TASK DIRECTIONS: Nothing but the pictures should be left out when the entries below are duplicated.
+++ MATERIALS PROVIDED +++
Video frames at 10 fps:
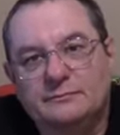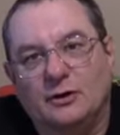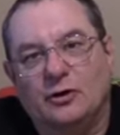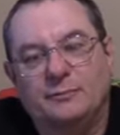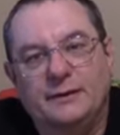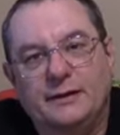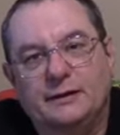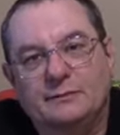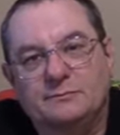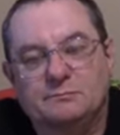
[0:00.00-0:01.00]

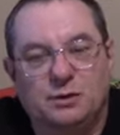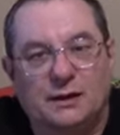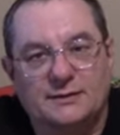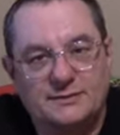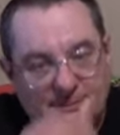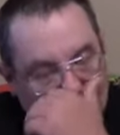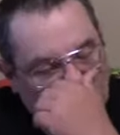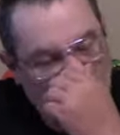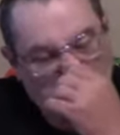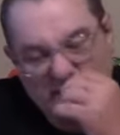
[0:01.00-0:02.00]
RPM plus,
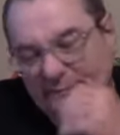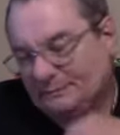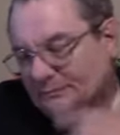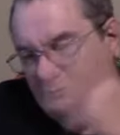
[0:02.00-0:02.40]
right?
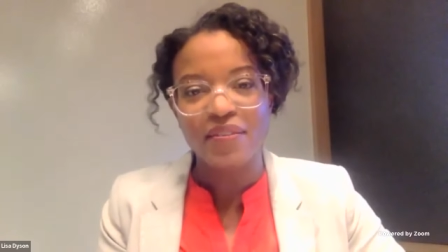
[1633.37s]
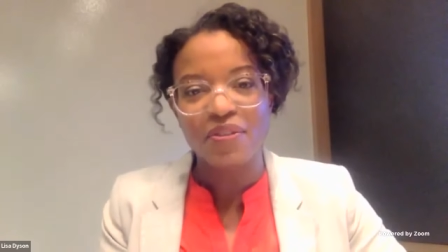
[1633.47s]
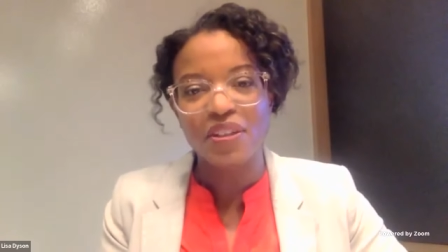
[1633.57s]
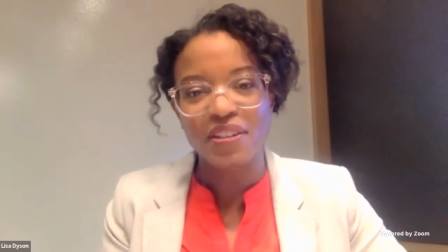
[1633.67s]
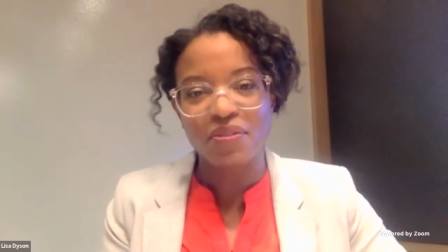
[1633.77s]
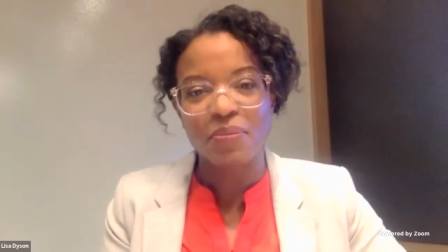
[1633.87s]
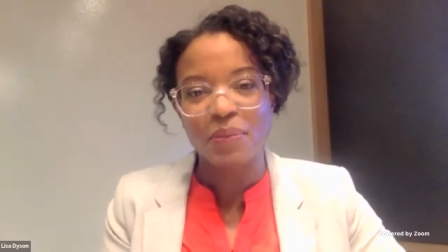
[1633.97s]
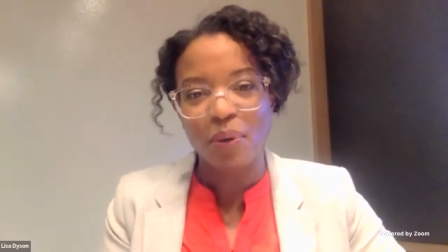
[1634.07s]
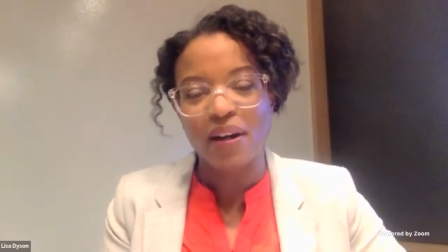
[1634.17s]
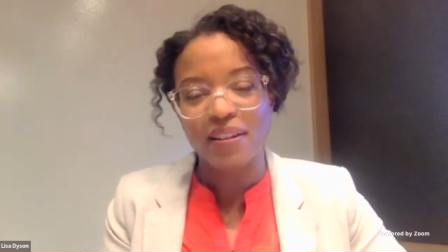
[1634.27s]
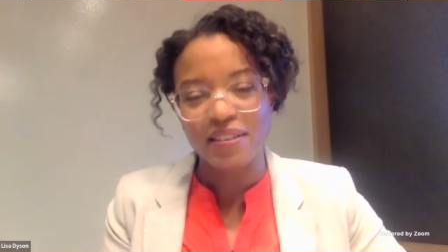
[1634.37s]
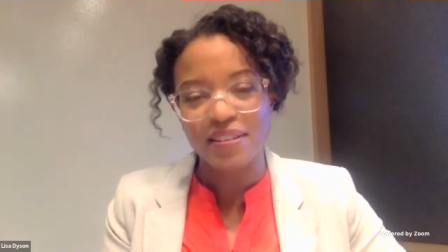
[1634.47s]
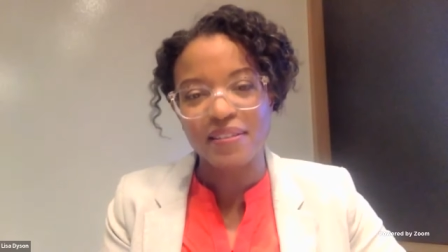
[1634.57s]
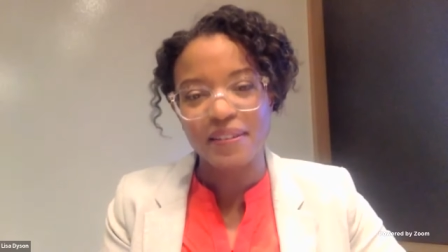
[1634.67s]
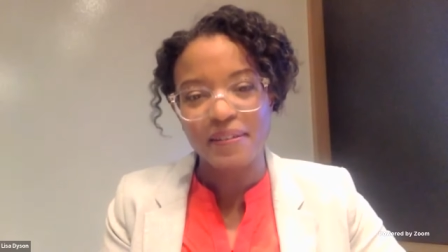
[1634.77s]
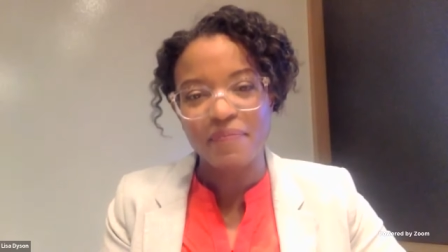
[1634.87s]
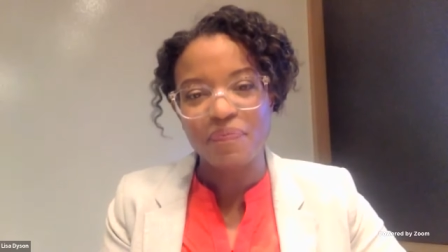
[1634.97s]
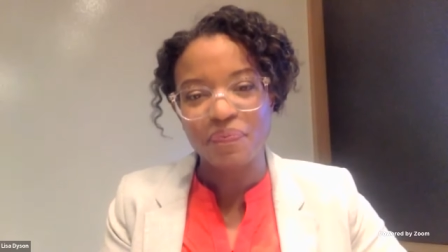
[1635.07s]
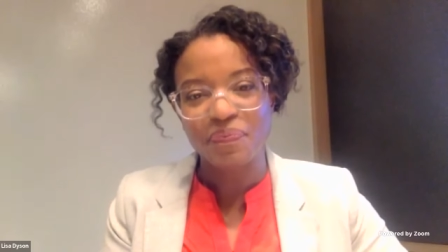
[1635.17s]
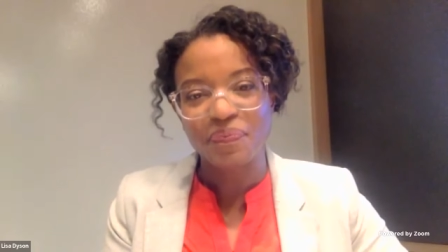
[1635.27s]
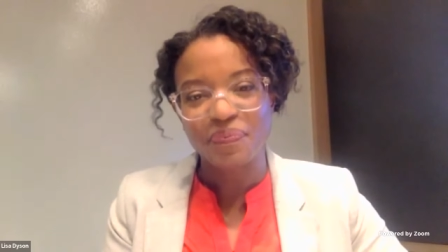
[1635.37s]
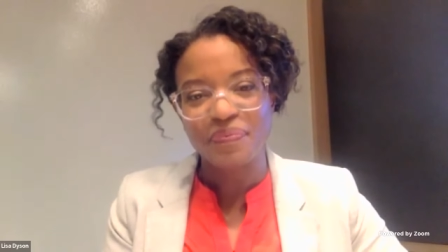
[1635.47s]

for the different meat products. Wow.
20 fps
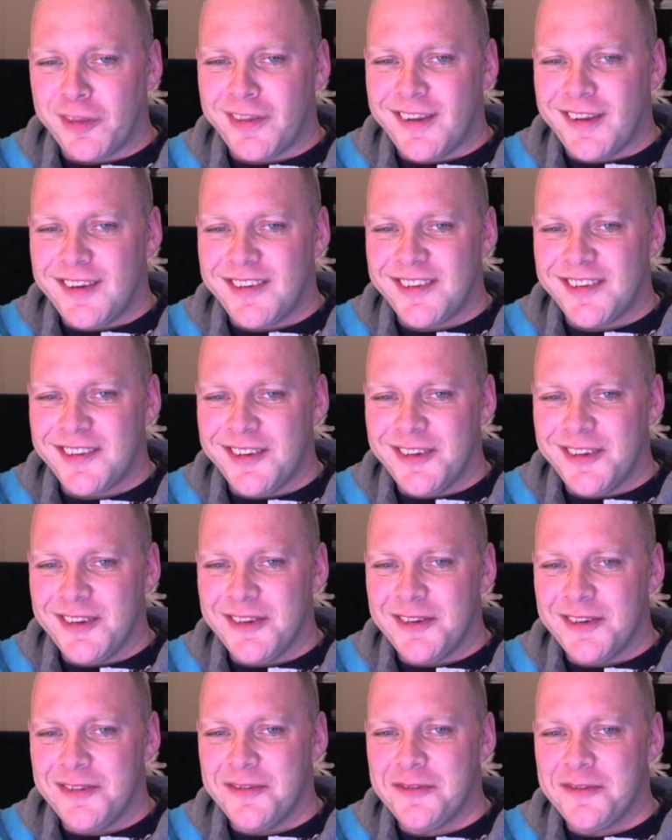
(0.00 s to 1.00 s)
they
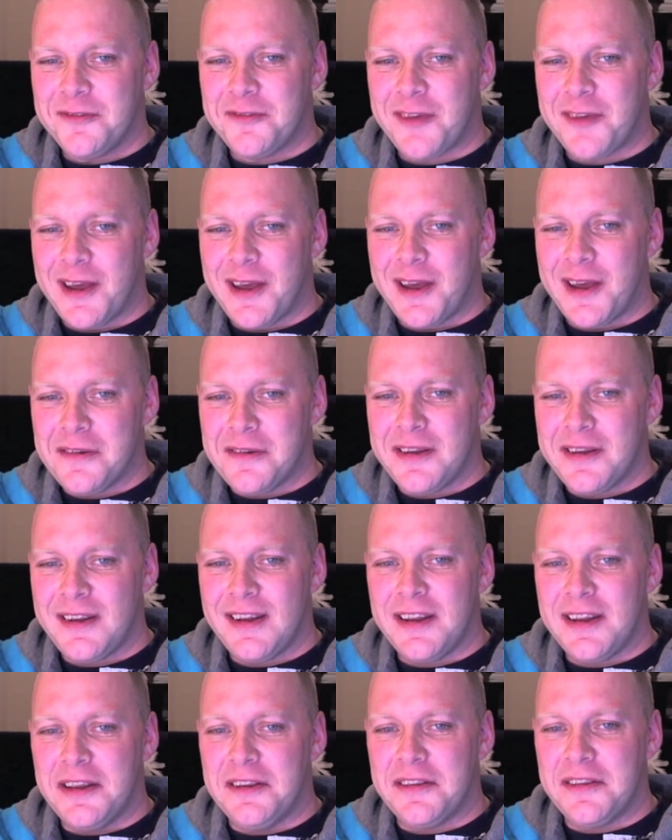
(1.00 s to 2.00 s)
still found
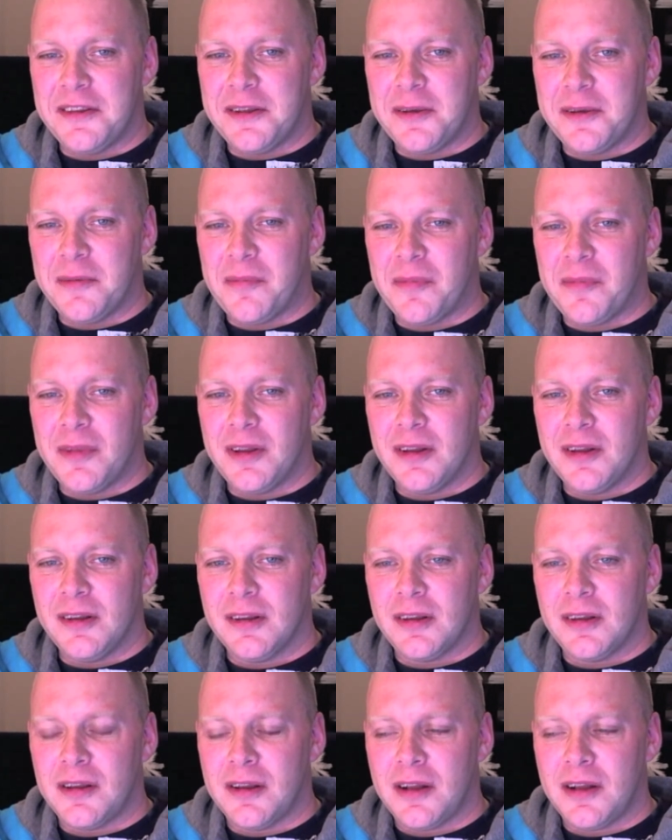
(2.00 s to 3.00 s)
it in them
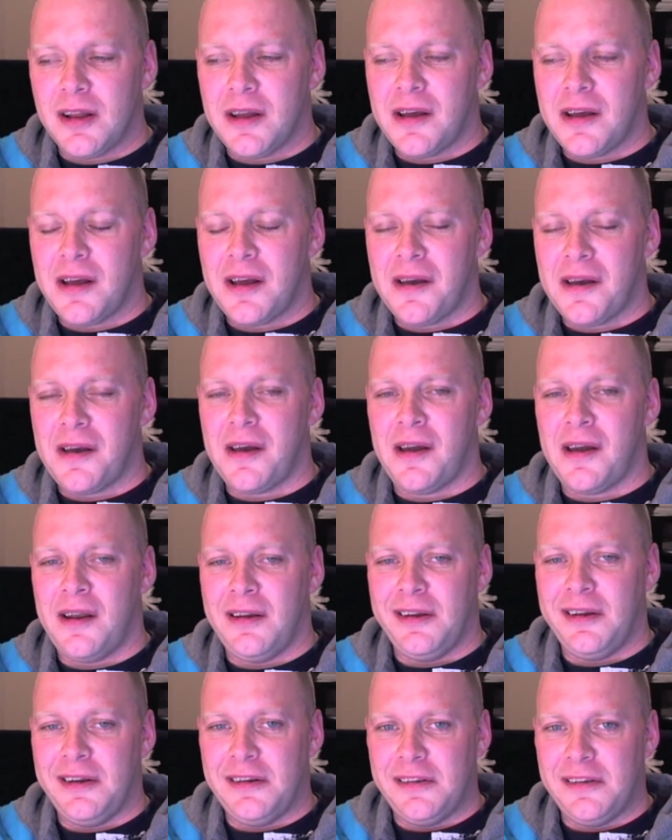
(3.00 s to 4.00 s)
that I
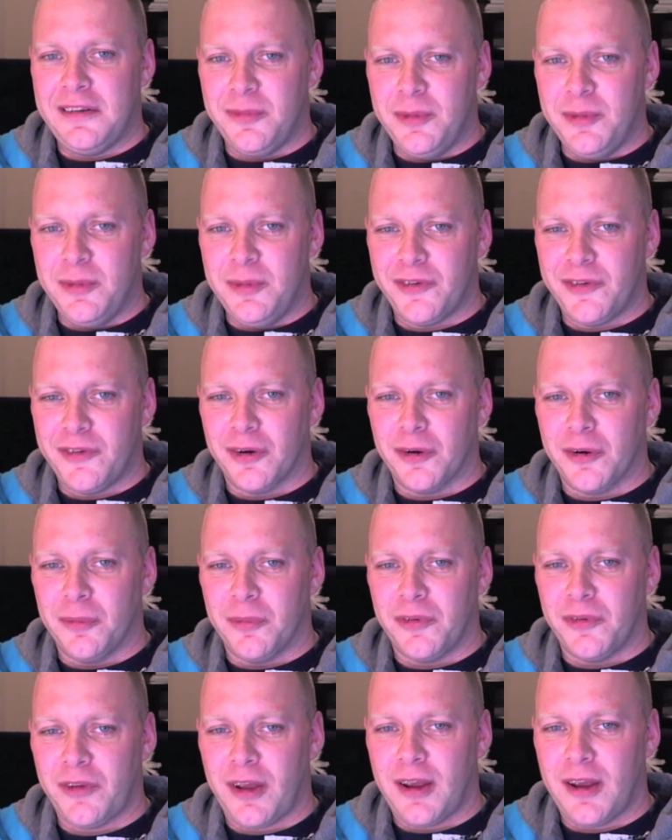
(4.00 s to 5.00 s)
needed to be
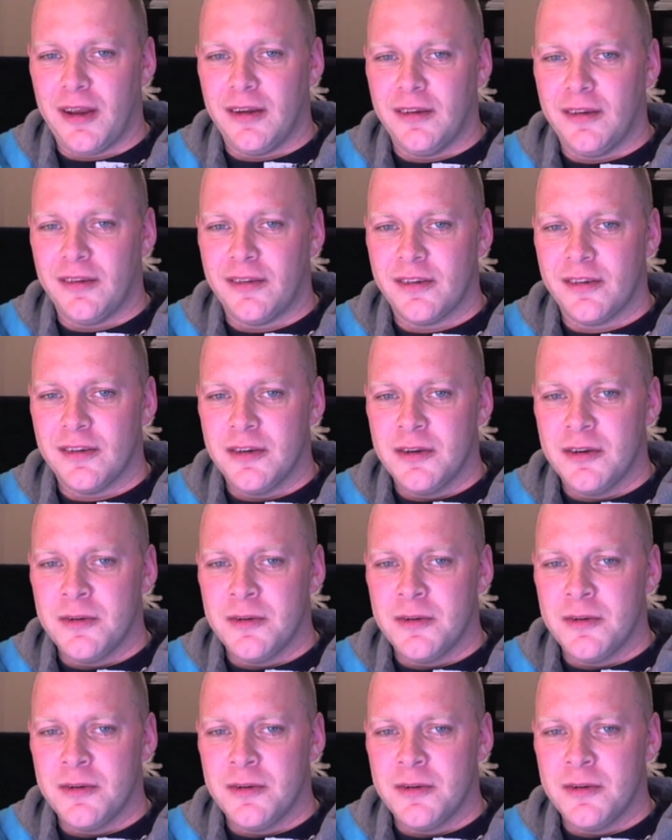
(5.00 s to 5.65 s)
circumcised.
+++
WRITTEN ANSWER:
Video frames at 10 fps:
[0:00.00-0:01.00]

[0:01.00-0:02.00]
RPM plus,
[0:02.00-0:02.40]
right?
[1633.37s]
[1633.47s]
[1633.57s]
[1633.67s]
[1633.77s]
[1633.87s]
[1633.97s]
[1634.07s]
[1634.17s]
[1634.27s]
[1634.37s]
[1634.47s]
[1634.57s]
[1634.67s]
[1634.77s]
[1634.87s]
[1634.97s]
[1635.07s]
[1635.17s]
[1635.27s]
[1635.37s]
[1635.47s]

for the different meat products. Wow.
20 fps
(0.00 s to 1.00 s)
they
(1.00 s to 2.00 s)
still found
(2.00 s to 3.00 s)
it in them
(3.00 s to 4.00 s)
that I
(4.00 s to 5.00 s)
needed to be
(5.00 s to 5.65 s)
circumcised.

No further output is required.